A Few Words Concerning The Precautions Advisable For Anyone Who Is About
To Take A Long Sea-Voyage May Perhaps Be Useful.
First and foremost,
unless provided with a companion whom he well knows and can trust, he
must have a cabin to himself.
There are many men with whom one can be
on excellent terms when not compelled to be perpetually with them, but
whom the propinquity of the same cabin would render simply intolerable.

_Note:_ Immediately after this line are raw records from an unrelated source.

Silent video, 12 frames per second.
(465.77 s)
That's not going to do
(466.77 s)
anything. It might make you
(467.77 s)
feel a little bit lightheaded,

It would not even be particularly agreeable to be awakened during a
hardly captured wink of sleep by the question "Is it not awful?" that,
however, would be a minor inconvenience. No one, I am sure, will repent
paying a few pounds more for a single cabin who has seen the
inconvenience that others have suffered from having a drunken or
disagreeable companion in so confined a space. It is not even like a
large room. He should have books in plenty, both light and solid. A
folding arm-chair is a great comfort, and a very cheap one. In the hot
weather I found mine invaluable, and, in the bush, it will still come in
usefully. He should have a little table and common chair: these are
real luxuries, as all who have tried to write, or seen others attempt
it, from a low arm-chair at a washing-stand will readily acknowledge.
A small disinfecting charcoal filter is very desirable. Ship's water is
often bad, and the ship's filter may be old and defective. Mine has
secured me and others during the voyage pure and sweet-tasting water,
when we could not drink that supplied us by the ship. A bottle or two
of raspberry vinegar will be found a luxury when near the line. By the
aid of these means and appliances I have succeeded in making myself
exceedingly comfortable. A small chest of drawers would have been
preferable to a couple of boxes for my clothes, and I should recommend
another to get one. A ten-pound note will suffice for all these things.

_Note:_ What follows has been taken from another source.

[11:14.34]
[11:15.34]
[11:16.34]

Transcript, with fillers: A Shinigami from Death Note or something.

The bunk should not be too wide: one rolls so in rough weather; of
course it should not be athwartships, if avoidable. No one in his right
mind will go second class if he can, by any hook or crook, raise money
enough to go first.
On the whole, there are many advantageous results from a sea-voyage.

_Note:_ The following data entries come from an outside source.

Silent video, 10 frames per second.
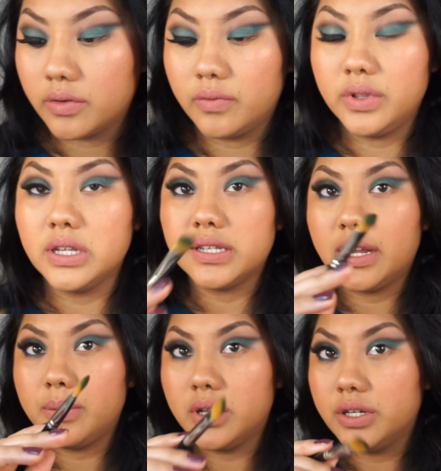With the
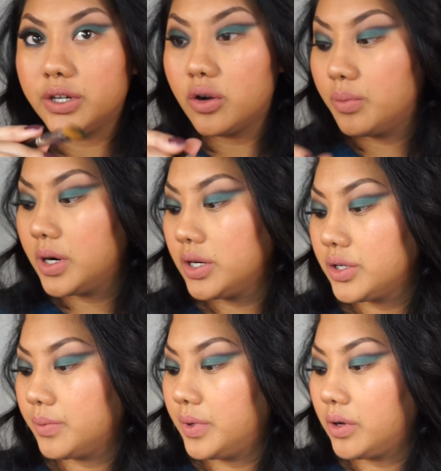same indigo
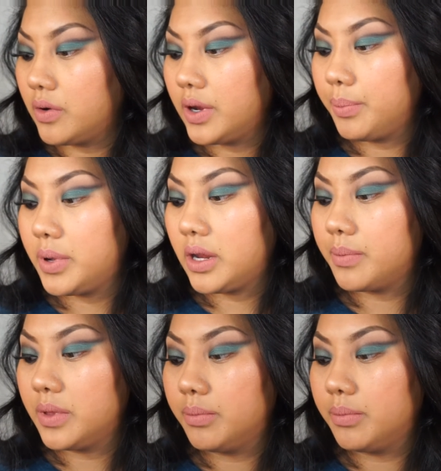brush, I'm going to go pick up the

One's geography improves apace, and numberless incidents occur pregnant
with interest to a landsman; moreover, there are sure to be many on
board who have travelled far and wide, and one gains a great deal of
information about all sorts of races and places. One effect is,
perhaps, pernicious, but this will probably soon wear off on land. It
awakens an adventurous spirit, and kindles a strong desire to visit
almost every spot upon the face of the globe. The captain yarns about
California and the China seas - the doctor about Valparaiso and the
Andes - another raves about Hawaii and the islands of the Pacific - while
a fourth will compare nothing with Japan.